The podcast began four or five years ago before such programs were really popular. The idea spawned out of what Roberie considered to be a lack of up to date information.
“By the time you see some of the fishing reports that come out or the hunting reports that come out on TV,” he said, “they’re outdated. They might be a month or two weeks old, so you never really get updated information.”
He continued, “I heard of podcasts and started listening to a couple of them that were coming out. I said I could do that because I have the knowledge to talk about that and educate other people about it. I said I could give accurate information that’s up to date where people don’t have to wait a month or so to get.”
For his first podcast, Roberie went back to his roots and did an episode on squirrel season.
He said, “Even though I wanted my podcast to be based on waterfowl hunting, I wanted to branch out in other areas of hunting and fishing too. My very first podcast was a squirrel hunting episode talking about our traditions growing up in Ville Platte and about how we got out of school. That was a huge weekend for our culture and our heritage.”
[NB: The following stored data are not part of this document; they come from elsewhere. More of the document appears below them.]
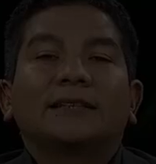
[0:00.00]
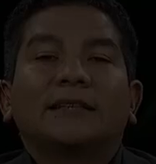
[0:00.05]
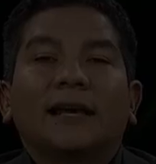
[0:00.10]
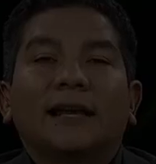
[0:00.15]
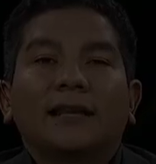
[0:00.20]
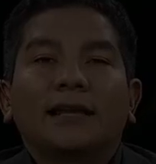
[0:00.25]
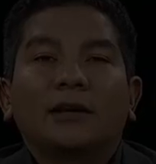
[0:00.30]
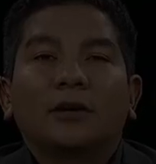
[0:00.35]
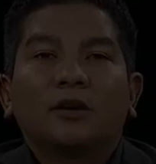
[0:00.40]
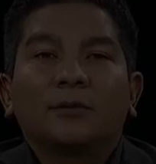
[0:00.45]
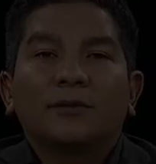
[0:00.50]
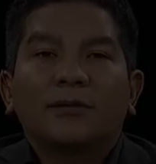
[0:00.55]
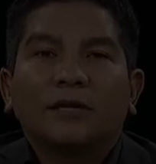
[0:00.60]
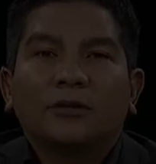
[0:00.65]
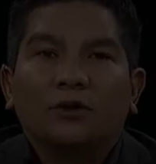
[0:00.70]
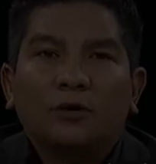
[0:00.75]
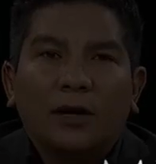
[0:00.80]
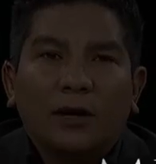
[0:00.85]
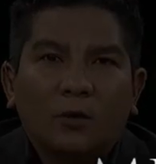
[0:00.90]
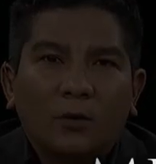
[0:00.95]
Esta tarde
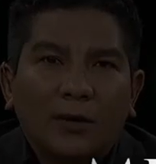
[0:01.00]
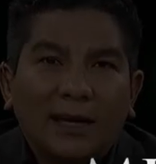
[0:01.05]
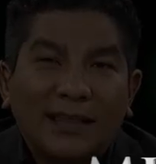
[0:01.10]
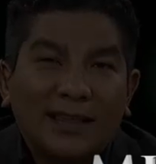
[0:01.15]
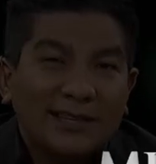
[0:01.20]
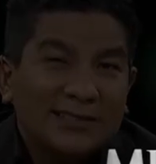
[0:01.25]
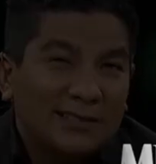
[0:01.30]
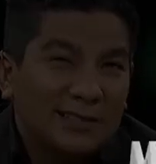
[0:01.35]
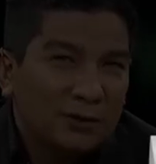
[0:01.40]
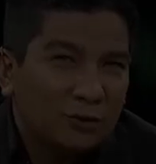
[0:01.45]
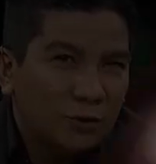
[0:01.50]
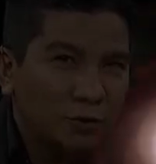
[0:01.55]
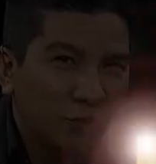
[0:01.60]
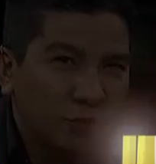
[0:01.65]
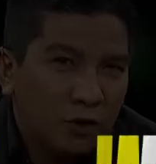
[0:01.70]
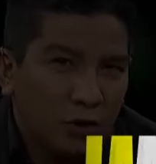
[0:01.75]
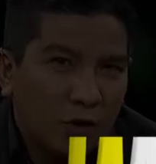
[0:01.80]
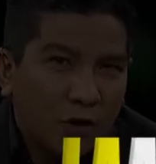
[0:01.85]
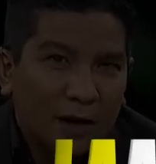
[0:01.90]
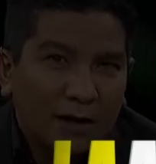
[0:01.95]
el Club Santos Laguna
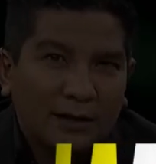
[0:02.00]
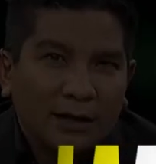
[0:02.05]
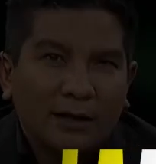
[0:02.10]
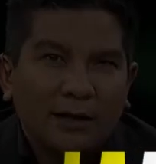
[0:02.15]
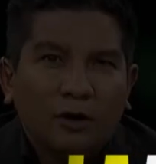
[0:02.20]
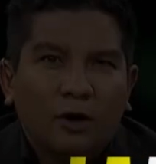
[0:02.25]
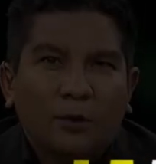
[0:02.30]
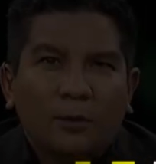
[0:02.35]
destituyó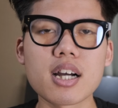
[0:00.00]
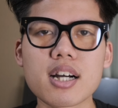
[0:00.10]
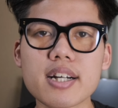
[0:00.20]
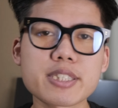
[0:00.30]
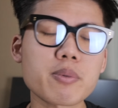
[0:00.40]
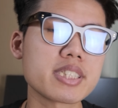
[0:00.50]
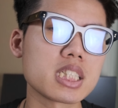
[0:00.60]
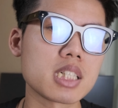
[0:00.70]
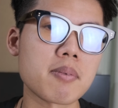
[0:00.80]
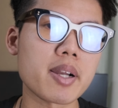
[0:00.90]
à, trong cái
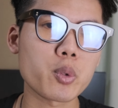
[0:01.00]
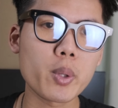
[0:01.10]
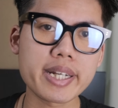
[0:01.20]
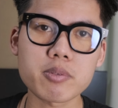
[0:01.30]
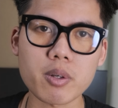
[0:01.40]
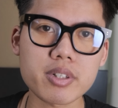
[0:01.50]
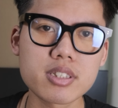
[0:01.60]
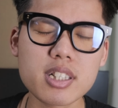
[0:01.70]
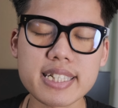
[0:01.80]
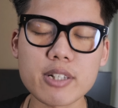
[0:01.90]
trường hợp mà bạn quên không đóng
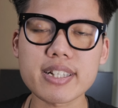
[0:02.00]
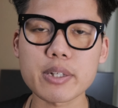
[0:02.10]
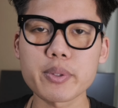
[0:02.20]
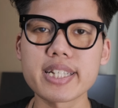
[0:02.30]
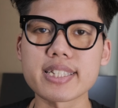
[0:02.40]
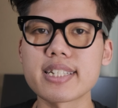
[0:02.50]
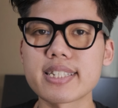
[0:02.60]
cước theo cái ngày quy định ấy,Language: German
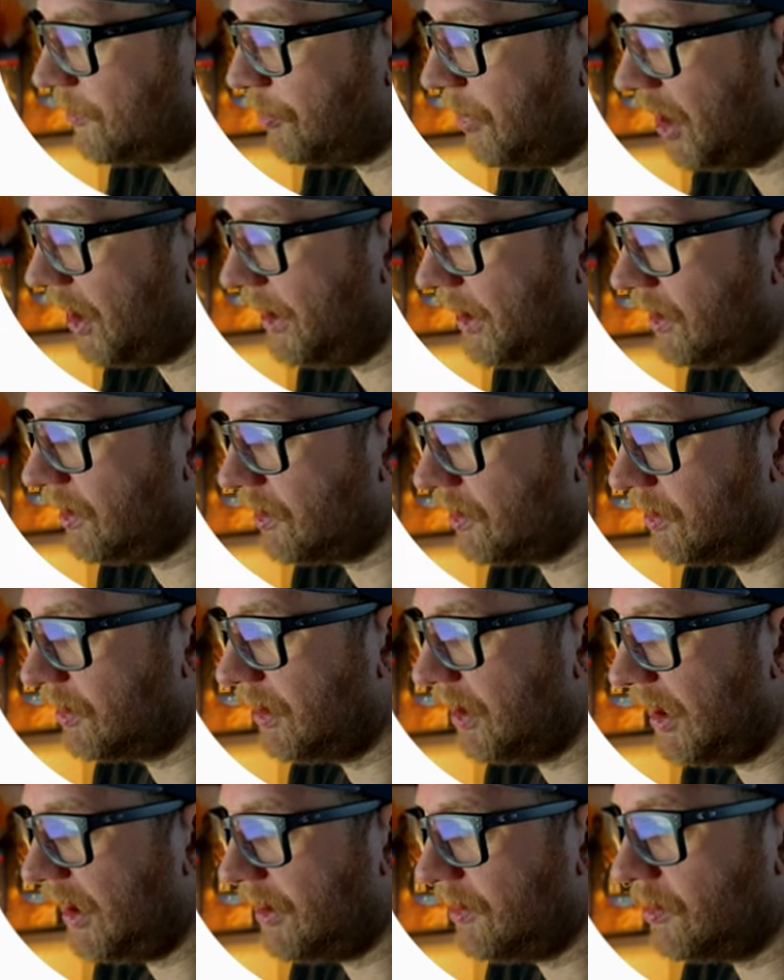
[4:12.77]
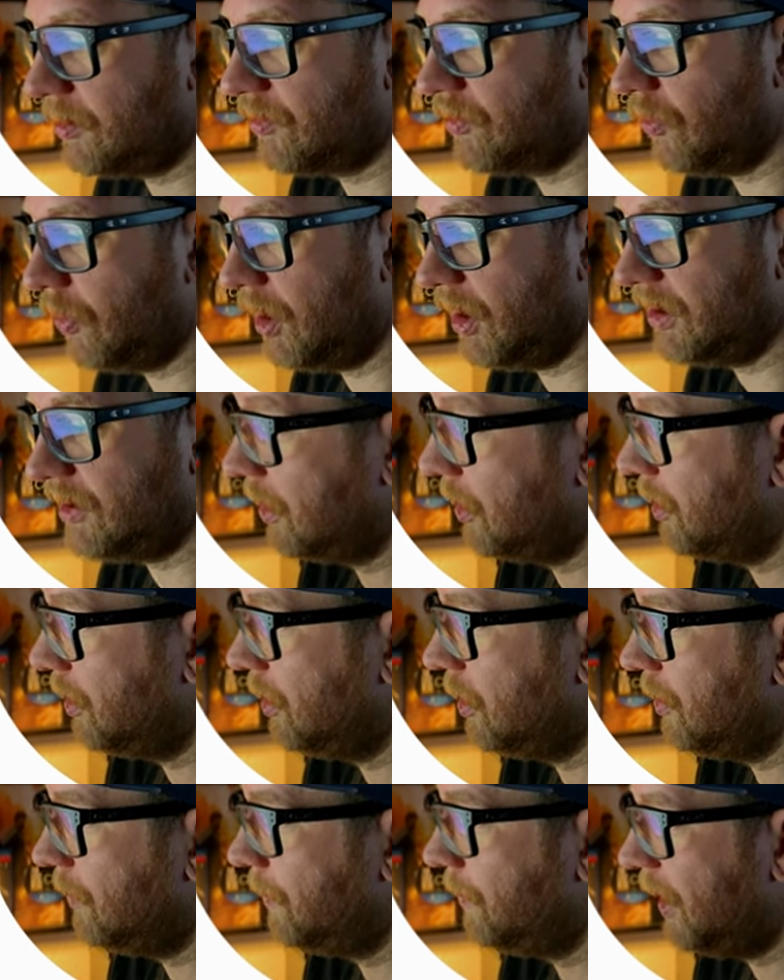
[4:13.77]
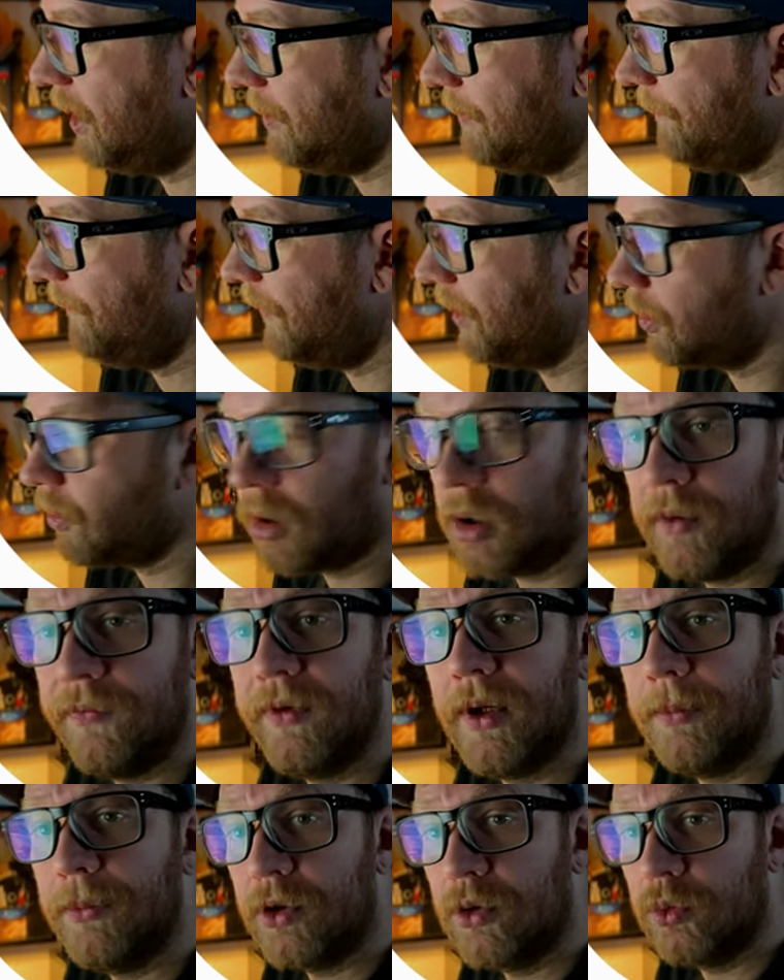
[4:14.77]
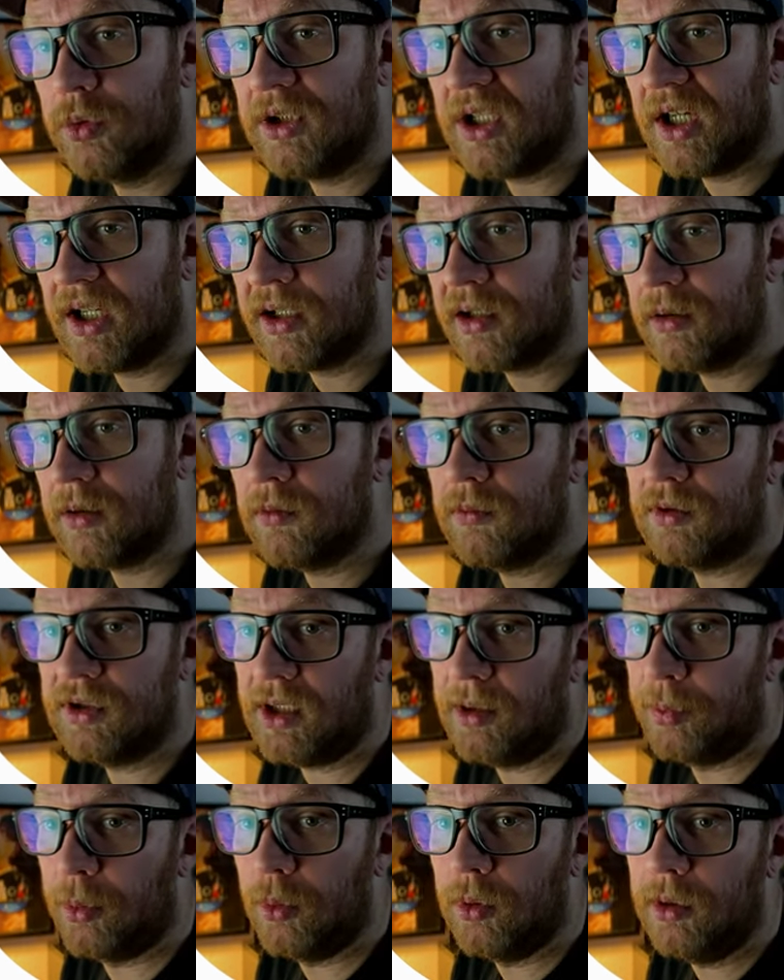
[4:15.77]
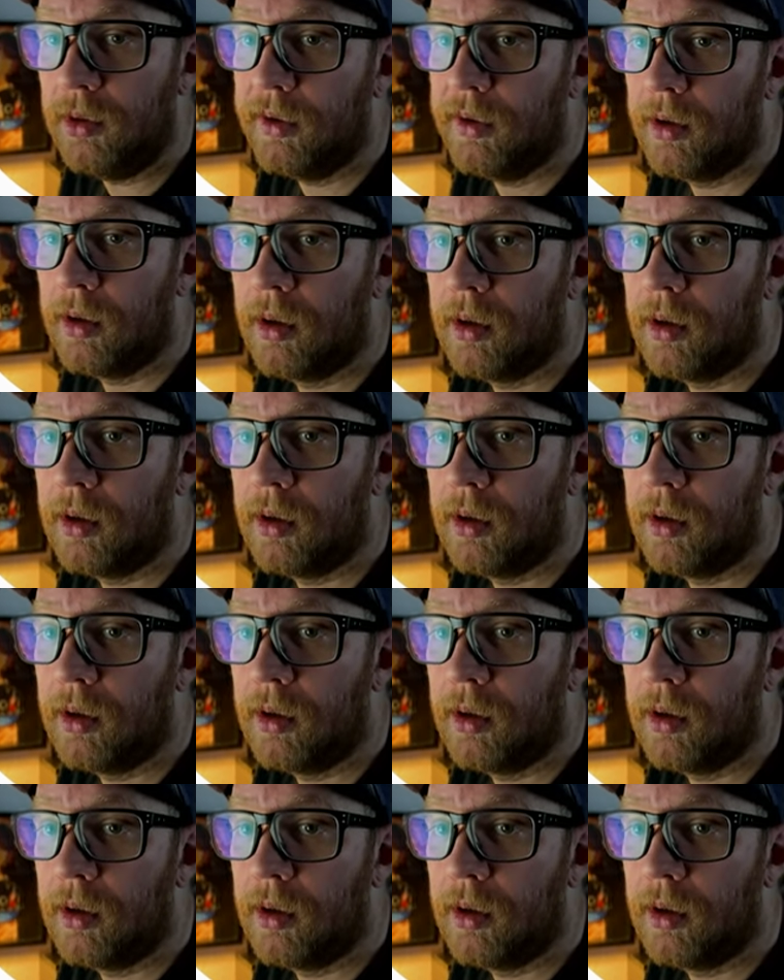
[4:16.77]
Bike direkt dort äh, beim Verkäufer begutachten und abholen.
Even with his career and his podcasts, Roberie still makes time for what he grew up doing. But, now, fishing has a different component to it.
As Roberie explained, “Growing up, we fished land locked lakes. When you come south below I-10, it’s all tidal influence that’s affected by the Mississippi River and the Red River. So, you have to pay attention to the tide and the water levels because they constantly change. That can affect how good fishing is or how bad it is.”
There is another difference now. “I still fish a lot of bass and a lot of white perch,” said Roberie. “When you get below I-10, though, all the guys down south call it ‘sacalait.’”
Fishing, for Roberie, is important to a lot of people because it is a way of passing down traditions to children and grandchildren. It also is so enjoyable because it is a stress release.
“People can get away from the normal everyday stresses of life like work or whatever is bothering them,” expressed Roberie. “They can go out to the lake and have an enjoyable day to get their minds off of the real world issues they are dealing with.”